### ASSIGNMENT
Given the records underneath, please repeat exactly the lines from the line with "[00:03:10.50]" through the line with "[00:03:13.15]", passing over any picture.

### SUPPLIED INFORMATION

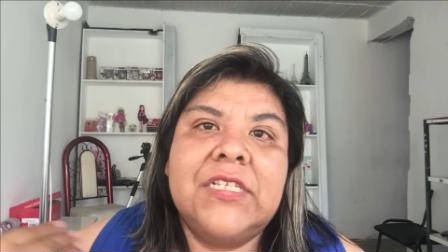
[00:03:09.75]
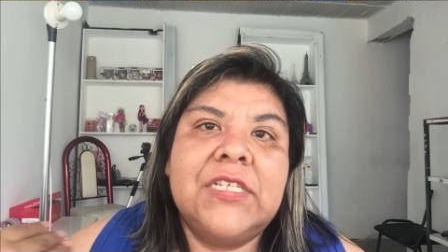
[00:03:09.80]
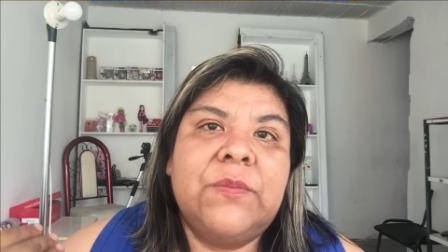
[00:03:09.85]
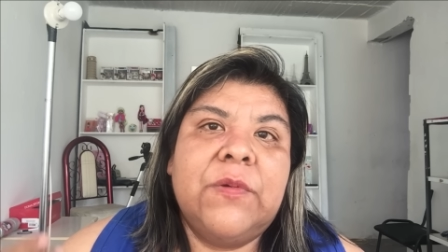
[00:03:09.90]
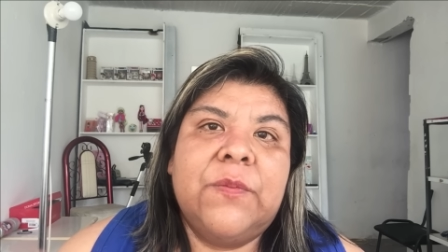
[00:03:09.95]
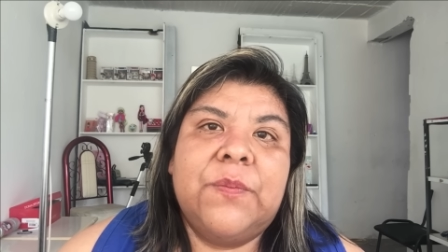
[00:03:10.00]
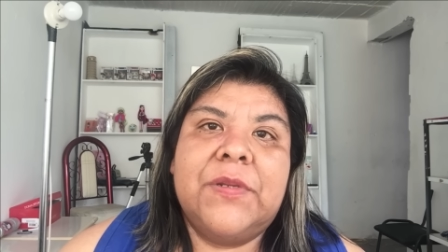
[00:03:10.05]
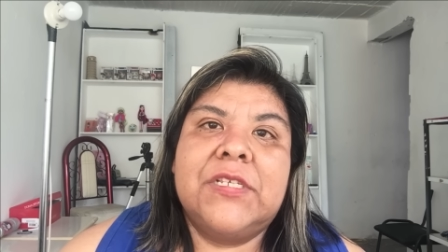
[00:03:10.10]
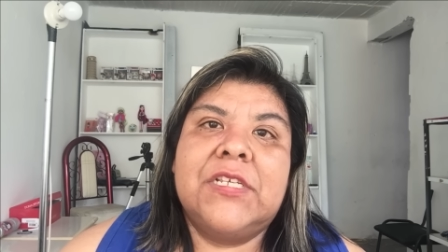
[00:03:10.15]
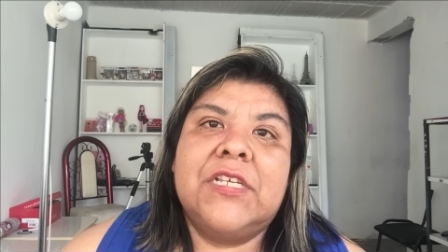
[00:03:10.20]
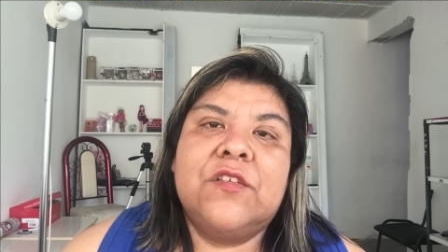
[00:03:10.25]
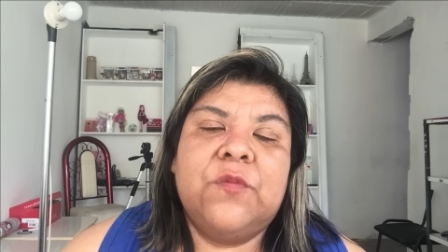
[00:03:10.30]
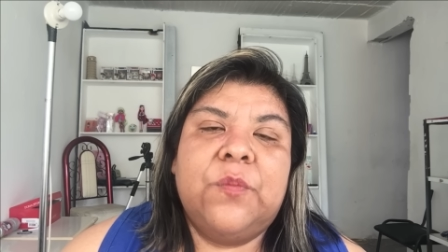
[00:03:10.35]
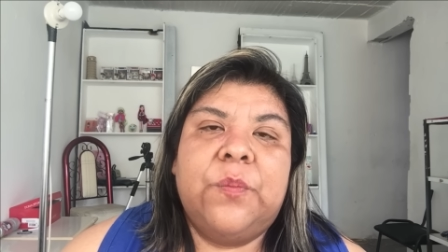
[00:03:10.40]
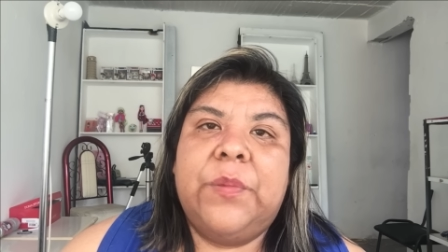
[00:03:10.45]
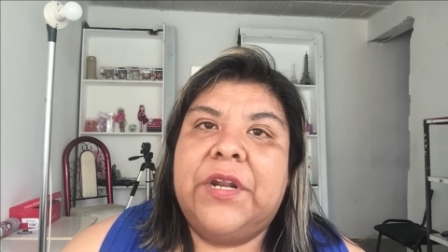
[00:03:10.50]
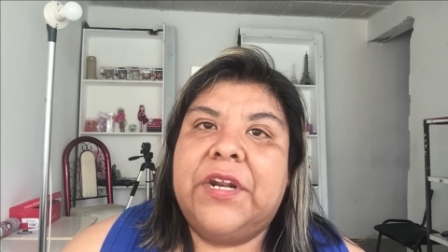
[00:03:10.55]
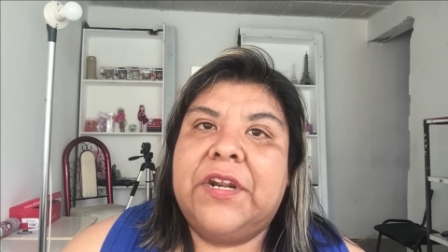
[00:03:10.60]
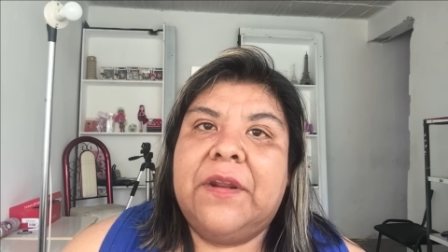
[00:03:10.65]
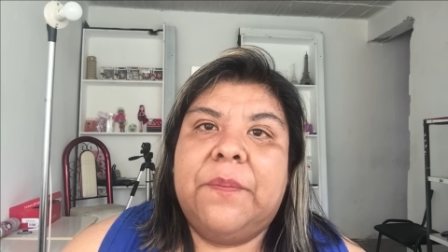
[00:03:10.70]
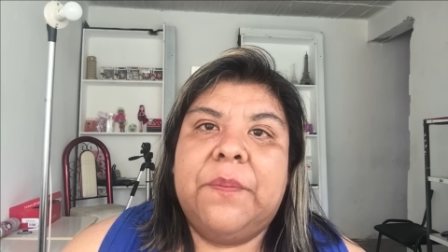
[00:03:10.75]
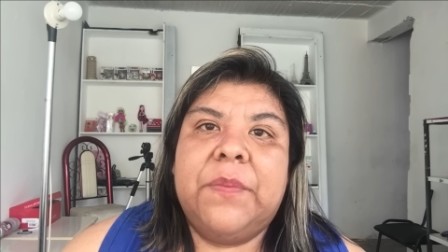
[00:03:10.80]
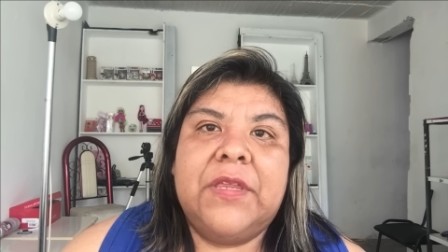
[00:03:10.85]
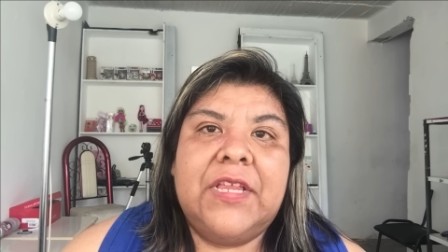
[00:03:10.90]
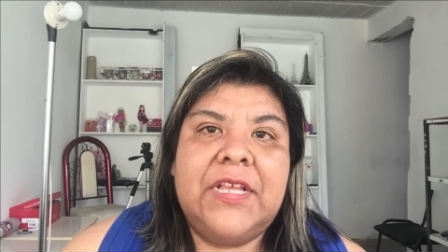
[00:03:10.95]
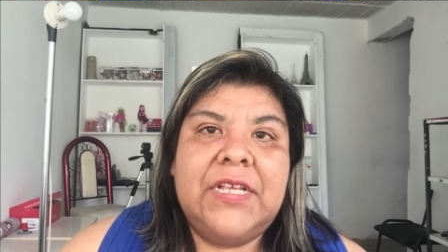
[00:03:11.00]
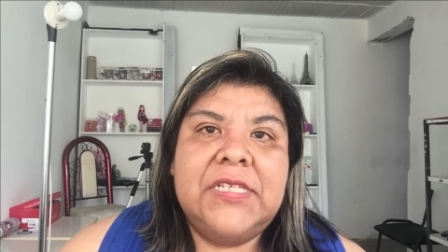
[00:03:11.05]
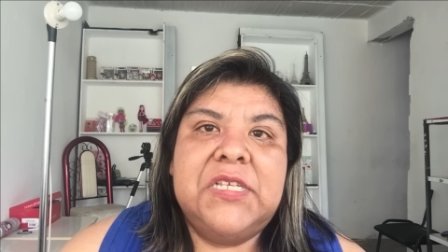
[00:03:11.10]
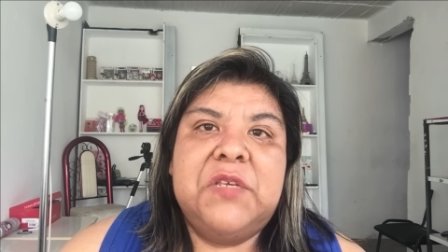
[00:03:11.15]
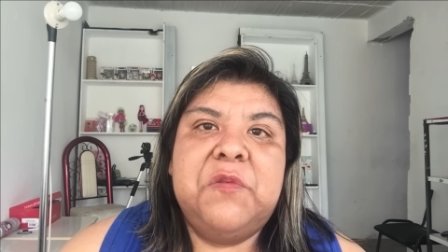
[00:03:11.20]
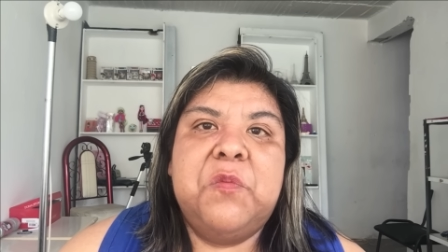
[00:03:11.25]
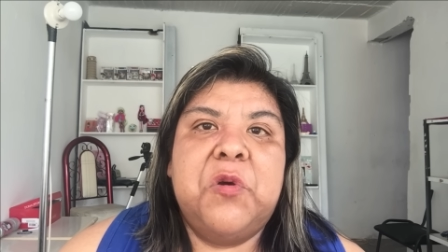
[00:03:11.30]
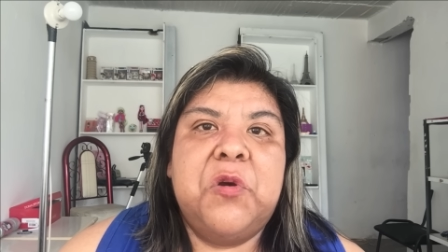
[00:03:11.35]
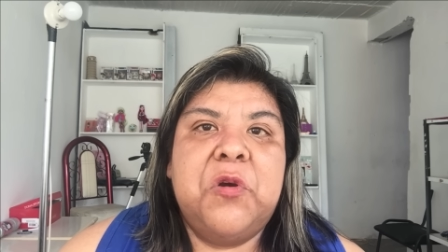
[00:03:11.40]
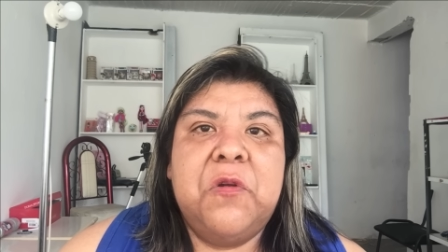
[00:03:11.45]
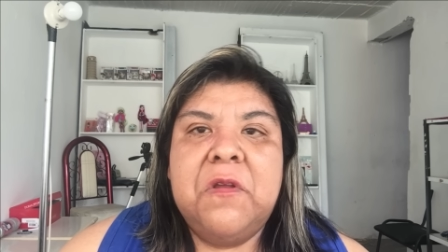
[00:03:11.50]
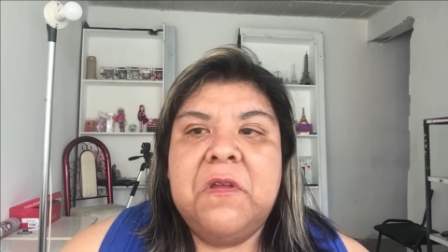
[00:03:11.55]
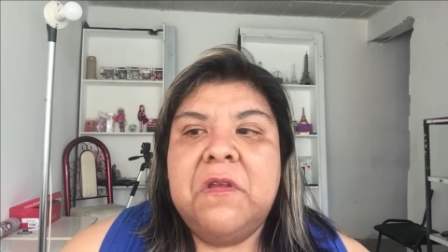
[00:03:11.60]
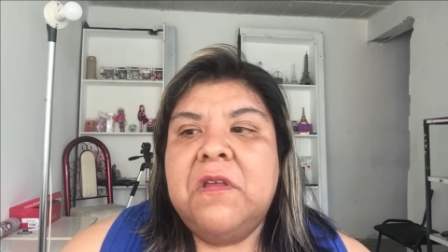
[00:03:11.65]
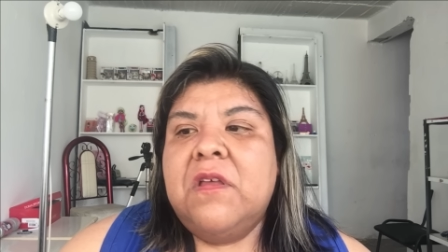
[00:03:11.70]
se me pasa súper
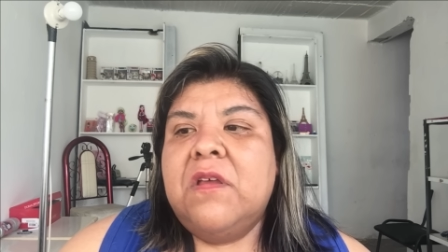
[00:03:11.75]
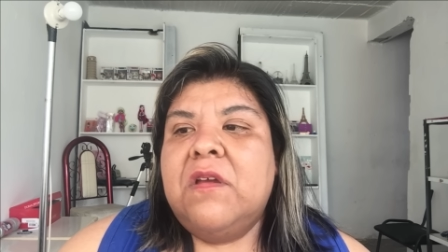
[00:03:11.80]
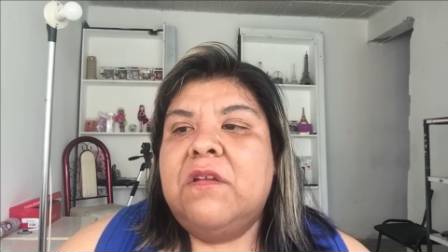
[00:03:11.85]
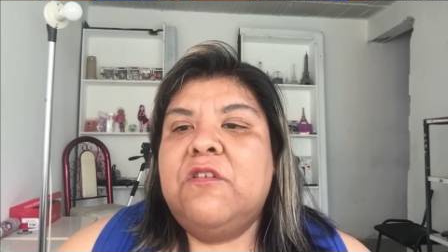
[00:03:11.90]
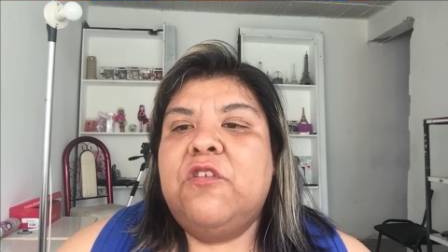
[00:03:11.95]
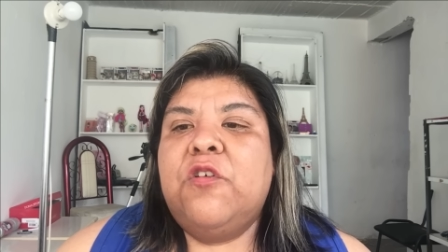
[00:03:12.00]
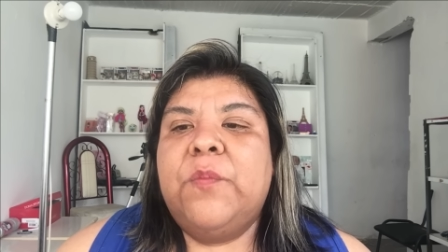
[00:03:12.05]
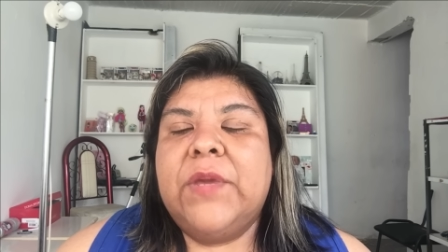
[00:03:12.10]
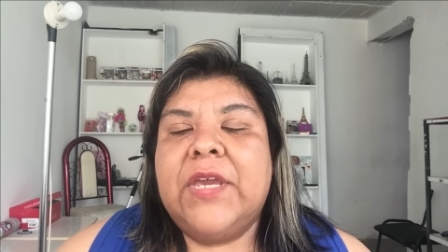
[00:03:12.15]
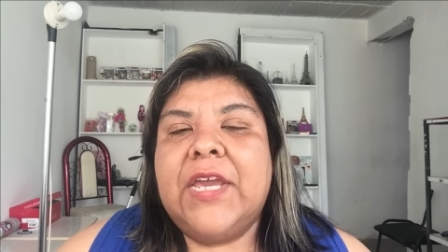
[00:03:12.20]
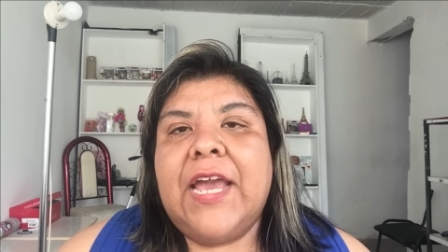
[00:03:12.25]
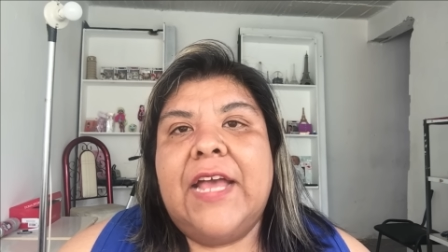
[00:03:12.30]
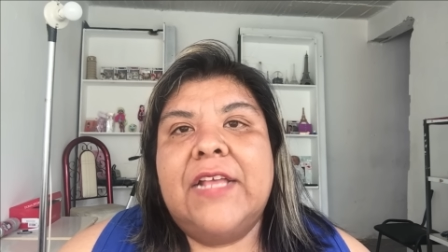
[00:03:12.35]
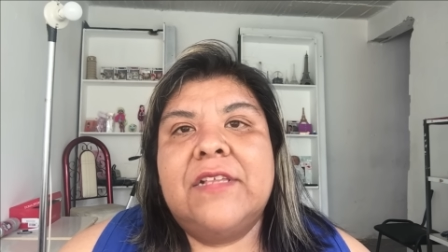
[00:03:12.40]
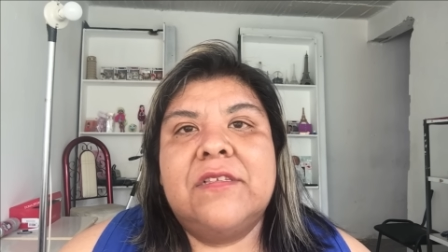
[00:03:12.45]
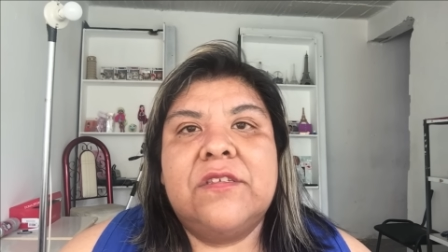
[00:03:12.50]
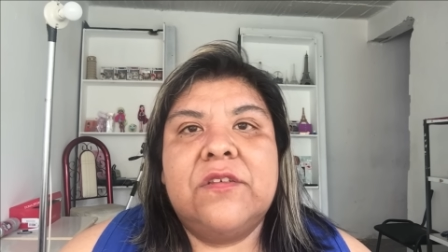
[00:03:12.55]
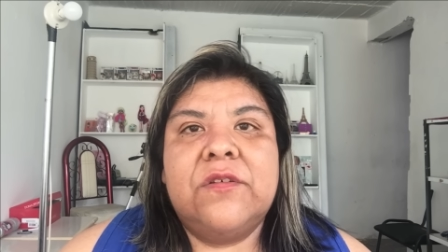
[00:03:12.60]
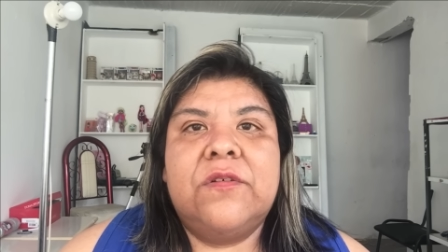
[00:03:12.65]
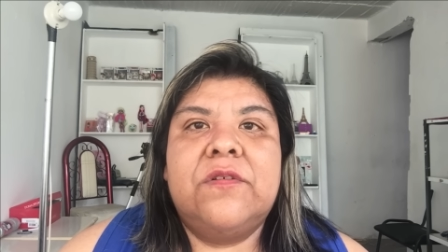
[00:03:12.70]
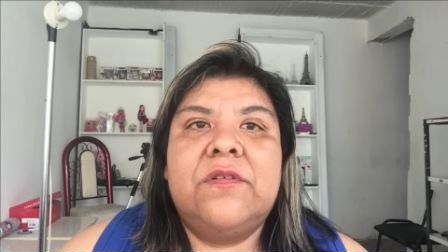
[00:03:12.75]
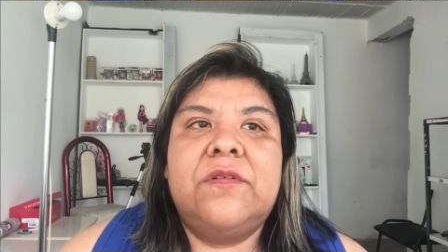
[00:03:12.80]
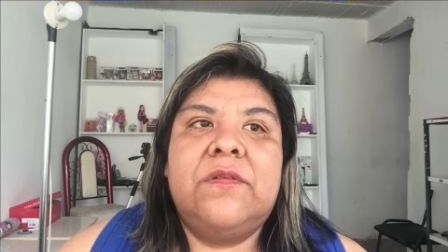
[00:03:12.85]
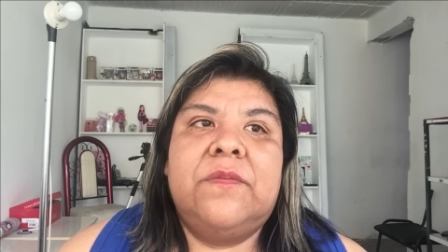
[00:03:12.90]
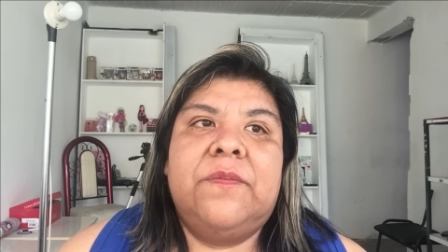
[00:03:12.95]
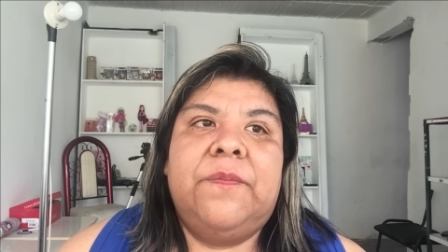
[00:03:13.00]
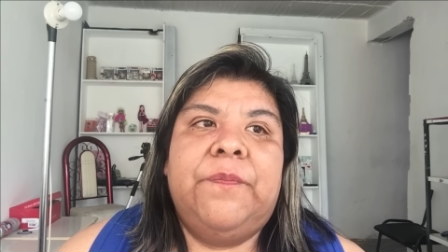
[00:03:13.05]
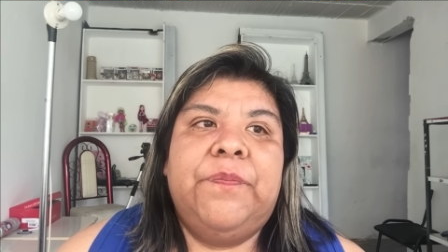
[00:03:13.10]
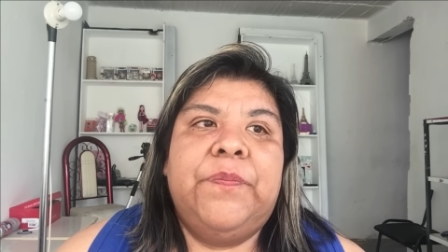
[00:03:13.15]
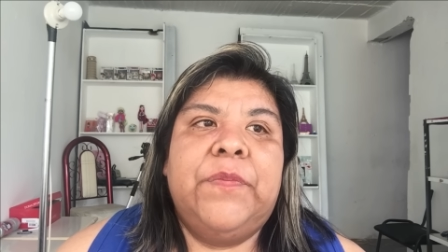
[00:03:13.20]
rapidísimo, no me canso,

### REPLY TO THE TASK
[00:03:10.50]
[00:03:10.55]
[00:03:10.60]
[00:03:10.65]
[00:03:10.70]
[00:03:10.75]
[00:03:10.80]
[00:03:10.85]
[00:03:10.90]
[00:03:10.95]
[00:03:11.00]
[00:03:11.05]
[00:03:11.10]
[00:03:11.15]
[00:03:11.20]
[00:03:11.25]
[00:03:11.30]
[00:03:11.35]
[00:03:11.40]
[00:03:11.45]
[00:03:11.50]
[00:03:11.55]
[00:03:11.60]
[00:03:11.65]
[00:03:11.70]
se me pasa súper
[00:03:11.75]
[00:03:11.80]
[00:03:11.85]
[00:03:11.90]
[00:03:11.95]
[00:03:12.00]
[00:03:12.05]
[00:03:12.10]
[00:03:12.15]
[00:03:12.20]
[00:03:12.25]
[00:03:12.30]
[00:03:12.35]
[00:03:12.40]
[00:03:12.45]
[00:03:12.50]
[00:03:12.55]
[00:03:12.60]
[00:03:12.65]
[00:03:12.70]
[00:03:12.75]
[00:03:12.80]
[00:03:12.85]
[00:03:12.90]
[00:03:12.95]
[00:03:13.00]
[00:03:13.05]
[00:03:13.10]
[00:03:13.15]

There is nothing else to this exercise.